» **What the task requires**: Word for word, repeat each record that follows.
(Dataset excerpts Opens)
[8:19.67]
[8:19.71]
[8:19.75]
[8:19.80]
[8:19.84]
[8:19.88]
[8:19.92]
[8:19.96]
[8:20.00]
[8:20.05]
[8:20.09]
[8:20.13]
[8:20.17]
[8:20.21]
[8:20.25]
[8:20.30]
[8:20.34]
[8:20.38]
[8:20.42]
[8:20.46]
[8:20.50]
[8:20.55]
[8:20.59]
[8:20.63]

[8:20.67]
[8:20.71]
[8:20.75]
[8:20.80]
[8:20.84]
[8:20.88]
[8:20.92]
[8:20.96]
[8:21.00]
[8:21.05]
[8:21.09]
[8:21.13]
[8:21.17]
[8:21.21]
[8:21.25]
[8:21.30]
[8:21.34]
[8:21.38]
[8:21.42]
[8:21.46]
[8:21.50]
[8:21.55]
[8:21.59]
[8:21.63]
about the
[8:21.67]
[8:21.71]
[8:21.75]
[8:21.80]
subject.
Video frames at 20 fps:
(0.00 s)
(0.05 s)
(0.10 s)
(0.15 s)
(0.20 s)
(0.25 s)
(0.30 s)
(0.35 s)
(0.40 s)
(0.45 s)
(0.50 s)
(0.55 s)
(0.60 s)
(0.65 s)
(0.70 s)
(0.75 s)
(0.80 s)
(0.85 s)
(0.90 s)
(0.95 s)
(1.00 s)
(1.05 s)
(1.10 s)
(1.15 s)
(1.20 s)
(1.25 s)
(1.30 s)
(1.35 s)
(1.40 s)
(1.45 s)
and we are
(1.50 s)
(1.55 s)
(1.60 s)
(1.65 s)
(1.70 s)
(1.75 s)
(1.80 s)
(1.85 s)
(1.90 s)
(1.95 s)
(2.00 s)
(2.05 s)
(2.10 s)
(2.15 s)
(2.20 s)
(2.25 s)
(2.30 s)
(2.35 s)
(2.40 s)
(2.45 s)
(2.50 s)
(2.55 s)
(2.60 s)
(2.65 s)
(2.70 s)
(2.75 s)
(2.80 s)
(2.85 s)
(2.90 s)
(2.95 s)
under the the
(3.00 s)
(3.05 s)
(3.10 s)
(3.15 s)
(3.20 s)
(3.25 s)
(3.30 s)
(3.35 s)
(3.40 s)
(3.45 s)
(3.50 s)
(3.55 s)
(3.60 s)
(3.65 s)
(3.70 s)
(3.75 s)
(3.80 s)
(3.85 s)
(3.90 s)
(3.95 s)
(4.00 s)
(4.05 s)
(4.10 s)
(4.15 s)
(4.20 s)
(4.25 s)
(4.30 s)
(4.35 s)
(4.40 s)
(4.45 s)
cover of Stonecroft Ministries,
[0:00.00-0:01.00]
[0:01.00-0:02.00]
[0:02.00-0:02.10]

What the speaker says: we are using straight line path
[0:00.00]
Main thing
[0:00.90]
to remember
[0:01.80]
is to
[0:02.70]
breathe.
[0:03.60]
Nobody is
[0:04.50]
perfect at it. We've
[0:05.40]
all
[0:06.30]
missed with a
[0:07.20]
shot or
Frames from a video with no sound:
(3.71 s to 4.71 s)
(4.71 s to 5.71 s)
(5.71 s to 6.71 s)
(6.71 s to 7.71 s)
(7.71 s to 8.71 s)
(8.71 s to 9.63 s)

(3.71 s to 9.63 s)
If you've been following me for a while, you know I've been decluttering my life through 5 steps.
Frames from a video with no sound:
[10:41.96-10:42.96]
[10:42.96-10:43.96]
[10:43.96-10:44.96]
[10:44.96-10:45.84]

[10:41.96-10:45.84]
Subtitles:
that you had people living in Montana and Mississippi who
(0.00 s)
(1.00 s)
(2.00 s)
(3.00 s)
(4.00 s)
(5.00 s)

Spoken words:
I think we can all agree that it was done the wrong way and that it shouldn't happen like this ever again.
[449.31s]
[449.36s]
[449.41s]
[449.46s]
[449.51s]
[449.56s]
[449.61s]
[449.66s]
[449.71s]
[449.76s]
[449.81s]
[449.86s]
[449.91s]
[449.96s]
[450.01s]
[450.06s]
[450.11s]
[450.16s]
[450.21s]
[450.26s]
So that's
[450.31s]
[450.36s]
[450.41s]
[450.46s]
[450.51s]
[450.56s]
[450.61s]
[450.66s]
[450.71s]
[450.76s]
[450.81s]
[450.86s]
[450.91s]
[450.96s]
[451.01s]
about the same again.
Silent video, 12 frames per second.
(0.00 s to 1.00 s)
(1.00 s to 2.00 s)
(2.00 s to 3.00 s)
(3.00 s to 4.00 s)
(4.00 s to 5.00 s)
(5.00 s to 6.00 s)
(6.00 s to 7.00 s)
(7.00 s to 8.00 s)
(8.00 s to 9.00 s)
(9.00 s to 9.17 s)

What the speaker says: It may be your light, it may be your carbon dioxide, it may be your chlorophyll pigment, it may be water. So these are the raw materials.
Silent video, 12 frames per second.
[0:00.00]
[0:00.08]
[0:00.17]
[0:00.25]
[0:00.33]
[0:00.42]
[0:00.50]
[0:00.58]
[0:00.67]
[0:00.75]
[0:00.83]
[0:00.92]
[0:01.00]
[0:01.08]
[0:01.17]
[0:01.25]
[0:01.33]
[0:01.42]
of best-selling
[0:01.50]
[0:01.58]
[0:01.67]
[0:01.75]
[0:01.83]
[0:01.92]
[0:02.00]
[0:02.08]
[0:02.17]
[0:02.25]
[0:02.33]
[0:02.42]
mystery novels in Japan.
(Dataset excerpts Closes)
» **Answer for the task**:
[8:19.67]
[8:19.71]
[8:19.75]
[8:19.80]
[8:19.84]
[8:19.88]
[8:19.92]
[8:19.96]
[8:20.00]
[8:20.05]
[8:20.09]
[8:20.13]
[8:20.17]
[8:20.21]
[8:20.25]
[8:20.30]
[8:20.34]
[8:20.38]
[8:20.42]
[8:20.46]
[8:20.50]
[8:20.55]
[8:20.59]
[8:20.63]

[8:20.67]
[8:20.71]
[8:20.75]
[8:20.80]
[8:20.84]
[8:20.88]
[8:20.92]
[8:20.96]
[8:21.00]
[8:21.05]
[8:21.09]
[8:21.13]
[8:21.17]
[8:21.21]
[8:21.25]
[8:21.30]
[8:21.34]
[8:21.38]
[8:21.42]
[8:21.46]
[8:21.50]
[8:21.55]
[8:21.59]
[8:21.63]
about the
[8:21.67]
[8:21.71]
[8:21.75]
[8:21.80]
subject.
Video frames at 20 fps:
(0.00 s)
(0.05 s)
(0.10 s)
(0.15 s)
(0.20 s)
(0.25 s)
(0.30 s)
(0.35 s)
(0.40 s)
(0.45 s)
(0.50 s)
(0.55 s)
(0.60 s)
(0.65 s)
(0.70 s)
(0.75 s)
(0.80 s)
(0.85 s)
(0.90 s)
(0.95 s)
(1.00 s)
(1.05 s)
(1.10 s)
(1.15 s)
(1.20 s)
(1.25 s)
(1.30 s)
(1.35 s)
(1.40 s)
(1.45 s)
and we are
(1.50 s)
(1.55 s)
(1.60 s)
(1.65 s)
(1.70 s)
(1.75 s)
(1.80 s)
(1.85 s)
(1.90 s)
(1.95 s)
(2.00 s)
(2.05 s)
(2.10 s)
(2.15 s)
(2.20 s)
(2.25 s)
(2.30 s)
(2.35 s)
(2.40 s)
(2.45 s)
(2.50 s)
(2.55 s)
(2.60 s)
(2.65 s)
(2.70 s)
(2.75 s)
(2.80 s)
(2.85 s)
(2.90 s)
(2.95 s)
under the the
(3.00 s)
(3.05 s)
(3.10 s)
(3.15 s)
(3.20 s)
(3.25 s)
(3.30 s)
(3.35 s)
(3.40 s)
(3.45 s)
(3.50 s)
(3.55 s)
(3.60 s)
(3.65 s)
(3.70 s)
(3.75 s)
(3.80 s)
(3.85 s)
(3.90 s)
(3.95 s)
(4.00 s)
(4.05 s)
(4.10 s)
(4.15 s)
(4.20 s)
(4.25 s)
(4.30 s)
(4.35 s)
(4.40 s)
(4.45 s)
cover of Stonecroft Ministries,
[0:00.00-0:01.00]
[0:01.00-0:02.00]
[0:02.00-0:02.10]

What the speaker says: we are using straight line path
[0:00.00]
Main thing
[0:00.90]
to remember
[0:01.80]
is to
[0:02.70]
breathe.
[0:03.60]
Nobody is
[0:04.50]
perfect at it. We've
[0:05.40]
all
[0:06.30]
missed with a
[0:07.20]
shot or
Frames from a video with no sound:
(3.71 s to 4.71 s)
(4.71 s to 5.71 s)
(5.71 s to 6.71 s)
(6.71 s to 7.71 s)
(7.71 s to 8.71 s)
(8.71 s to 9.63 s)

(3.71 s to 9.63 s)
If you've been following me for a while, you know I've been decluttering my life through 5 steps.
Frames from a video with no sound:
[10:41.96-10:42.96]
[10:42.96-10:43.96]
[10:43.96-10:44.96]
[10:44.96-10:45.84]

[10:41.96-10:45.84]
Subtitles:
that you had people living in Montana and Mississippi who
(0.00 s)
(1.00 s)
(2.00 s)
(3.00 s)
(4.00 s)
(5.00 s)

Spoken words:
I think we can all agree that it was done the wrong way and that it shouldn't happen like this ever again.
[449.31s]
[449.36s]
[449.41s]
[449.46s]
[449.51s]
[449.56s]
[449.61s]
[449.66s]
[449.71s]
[449.76s]
[449.81s]
[449.86s]
[449.91s]
[449.96s]
[450.01s]
[450.06s]
[450.11s]
[450.16s]
[450.21s]
[450.26s]
So that's
[450.31s]
[450.36s]
[450.41s]
[450.46s]
[450.51s]
[450.56s]
[450.61s]
[450.66s]
[450.71s]
[450.76s]
[450.81s]
[450.86s]
[450.91s]
[450.96s]
[451.01s]
about the same again.
Silent video, 12 frames per second.
(0.00 s to 1.00 s)
(1.00 s to 2.00 s)
(2.00 s to 3.00 s)
(3.00 s to 4.00 s)
(4.00 s to 5.00 s)
(5.00 s to 6.00 s)
(6.00 s to 7.00 s)
(7.00 s to 8.00 s)
(8.00 s to 9.00 s)
(9.00 s to 9.17 s)

What the speaker says: It may be your light, it may be your carbon dioxide, it may be your chlorophyll pigment, it may be water. So these are the raw materials.
Silent video, 12 frames per second.
[0:00.00]
[0:00.08]
[0:00.17]
[0:00.25]
[0:00.33]
[0:00.42]
[0:00.50]
[0:00.58]
[0:00.67]
[0:00.75]
[0:00.83]
[0:00.92]
[0:01.00]
[0:01.08]
[0:01.17]
[0:01.25]
[0:01.33]
[0:01.42]
of best-selling
[0:01.50]
[0:01.58]
[0:01.67]
[0:01.75]
[0:01.83]
[0:01.92]
[0:02.00]
[0:02.08]
[0:02.17]
[0:02.25]
[0:02.33]
[0:02.42]
mystery novels in Japan.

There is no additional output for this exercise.